Chastanet, who is also Minister for Finance, Economic Growth, Job Creation, External Affairs and the Public Service, said Government had been engaged in ascertaining the exact fiscal position of Saint Lucia and finding balance.
One of the essential issues he noted which had to be dealt with was the housing of Government offices since Government has had to deal with several outstanding concerns of poor working conditions and health hazards.
“I have been physically going around to the different offices and it is amazing to see the circumstances some of the civil servants are being asked to work under,” noted Chastanet.
Among the Prime Minister’s recent visits was to the Inland Revenue Department (IRD). The state of that office, he noted, was in stark contrast to the other offices in the same building.
“People want to see an upgrade in their standards,” said Chastanet.

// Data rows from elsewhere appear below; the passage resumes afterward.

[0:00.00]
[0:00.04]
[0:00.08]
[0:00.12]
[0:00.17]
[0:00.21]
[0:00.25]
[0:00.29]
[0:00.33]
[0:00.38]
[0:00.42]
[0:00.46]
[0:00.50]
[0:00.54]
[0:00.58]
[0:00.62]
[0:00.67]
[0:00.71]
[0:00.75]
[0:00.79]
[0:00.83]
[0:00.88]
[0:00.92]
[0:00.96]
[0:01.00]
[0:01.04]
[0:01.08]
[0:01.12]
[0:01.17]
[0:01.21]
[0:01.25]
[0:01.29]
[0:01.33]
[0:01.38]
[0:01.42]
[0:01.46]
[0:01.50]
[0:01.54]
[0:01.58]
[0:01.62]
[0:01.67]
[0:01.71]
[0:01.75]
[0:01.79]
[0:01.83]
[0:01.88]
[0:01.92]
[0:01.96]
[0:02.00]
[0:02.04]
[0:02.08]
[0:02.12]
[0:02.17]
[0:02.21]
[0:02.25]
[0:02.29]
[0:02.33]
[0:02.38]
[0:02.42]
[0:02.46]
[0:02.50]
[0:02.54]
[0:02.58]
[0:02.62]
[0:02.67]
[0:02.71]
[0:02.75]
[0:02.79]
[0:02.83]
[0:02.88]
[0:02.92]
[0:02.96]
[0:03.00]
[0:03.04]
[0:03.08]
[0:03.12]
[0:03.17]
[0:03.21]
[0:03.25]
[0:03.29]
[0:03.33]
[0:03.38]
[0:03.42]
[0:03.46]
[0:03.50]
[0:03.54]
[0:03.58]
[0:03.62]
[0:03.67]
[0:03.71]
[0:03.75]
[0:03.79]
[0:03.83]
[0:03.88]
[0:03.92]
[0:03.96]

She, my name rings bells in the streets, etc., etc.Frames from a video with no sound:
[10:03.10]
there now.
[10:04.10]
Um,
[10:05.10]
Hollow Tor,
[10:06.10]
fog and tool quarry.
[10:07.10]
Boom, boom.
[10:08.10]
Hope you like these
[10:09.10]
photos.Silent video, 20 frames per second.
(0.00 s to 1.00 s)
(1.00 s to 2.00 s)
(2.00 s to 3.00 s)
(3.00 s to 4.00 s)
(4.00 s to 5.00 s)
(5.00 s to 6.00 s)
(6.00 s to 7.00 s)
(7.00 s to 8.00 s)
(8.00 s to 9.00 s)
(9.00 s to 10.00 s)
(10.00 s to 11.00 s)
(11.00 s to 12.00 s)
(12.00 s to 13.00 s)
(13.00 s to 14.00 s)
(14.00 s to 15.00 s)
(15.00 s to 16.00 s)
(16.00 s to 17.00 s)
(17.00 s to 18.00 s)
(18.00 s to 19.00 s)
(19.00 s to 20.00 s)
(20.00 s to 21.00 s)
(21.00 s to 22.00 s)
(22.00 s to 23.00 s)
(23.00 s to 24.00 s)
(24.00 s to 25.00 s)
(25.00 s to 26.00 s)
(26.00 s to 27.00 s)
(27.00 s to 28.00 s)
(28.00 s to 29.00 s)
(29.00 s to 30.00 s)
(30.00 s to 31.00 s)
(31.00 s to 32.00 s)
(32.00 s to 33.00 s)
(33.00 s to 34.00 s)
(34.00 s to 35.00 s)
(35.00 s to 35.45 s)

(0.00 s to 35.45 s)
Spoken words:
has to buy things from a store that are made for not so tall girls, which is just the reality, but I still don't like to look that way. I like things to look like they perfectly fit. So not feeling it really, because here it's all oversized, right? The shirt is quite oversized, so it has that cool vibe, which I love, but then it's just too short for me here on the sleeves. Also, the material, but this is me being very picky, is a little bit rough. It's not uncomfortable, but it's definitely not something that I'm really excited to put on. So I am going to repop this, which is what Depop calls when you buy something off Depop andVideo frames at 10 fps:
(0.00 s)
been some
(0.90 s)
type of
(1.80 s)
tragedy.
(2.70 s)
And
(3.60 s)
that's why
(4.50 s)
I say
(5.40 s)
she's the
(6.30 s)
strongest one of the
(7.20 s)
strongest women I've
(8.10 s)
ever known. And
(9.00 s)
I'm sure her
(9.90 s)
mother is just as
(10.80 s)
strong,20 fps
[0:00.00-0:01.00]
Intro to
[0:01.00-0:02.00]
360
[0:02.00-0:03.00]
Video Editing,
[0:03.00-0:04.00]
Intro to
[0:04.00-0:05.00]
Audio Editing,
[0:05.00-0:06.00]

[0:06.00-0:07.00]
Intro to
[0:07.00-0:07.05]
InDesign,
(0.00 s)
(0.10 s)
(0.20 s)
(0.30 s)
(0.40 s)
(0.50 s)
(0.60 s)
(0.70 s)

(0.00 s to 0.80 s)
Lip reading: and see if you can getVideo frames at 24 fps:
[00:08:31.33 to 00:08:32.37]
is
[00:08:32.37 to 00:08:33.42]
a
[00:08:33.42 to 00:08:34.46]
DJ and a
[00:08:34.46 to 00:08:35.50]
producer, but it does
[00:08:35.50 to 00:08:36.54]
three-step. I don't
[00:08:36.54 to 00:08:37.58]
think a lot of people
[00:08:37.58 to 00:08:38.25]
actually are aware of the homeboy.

The challenge, he said, was that Government was already spending millions on rental payments and constrained in terms of what it could do.
“There is $450 million in payroll. There is very little we can do right now other than try to get more productivity for it. Clearly, to do that physically, the Government is going to have to increase the amount of facilities that we have. We are already spending $44 million a year in rental payments so when you get into your salaries, pensions, you get into $300 million a year in debt financing and then the cost of opening up the Owen King centre, you are already struggling.”
Going forward, Chastanet said, the Government was working on a four-year strategic development plan.
“What we are looking to do is a fiscal budget for this year and a very clear programme for the next four years in terms of how we transition,” he said. “You hear some irresponsible statements like there is no need for a sinking fund. When you look at the amount of money we are going to have to turn over in debt this year alone, it tells you that the country was on autopilot and there are a lot of things that are going to have to change. Those changes cannot take place all in one year. We have to be able to put the country in a much more fiscally-stable position.”
Chastanet spoke frankly about the diminishing aid for developing countries like Saint Lucia from larger economies like the United States.
“Can we truly expect and believe that those countries are going to continue giving us money?” asked the Prime Minister. “We have to get our house fiscally in order and we need growth. This country cannot continue to survive on the level of growth it has had. So, how do we find that balance between bringing fiscal responsibility to the State, which may potentially mean increases in taxes, with now attracting new investment, which means lowering your taxes? So we need to find that balance to make that happen. We are hoping to present a plan in the Budget that takes balance into account and also what we will do in the next four years to begin this alignment.”
The Prime Minister, Cabinet Ministers, and various Ministry heads have been engaged for the past several months in Budget preparations and developing a four-year plan for the country.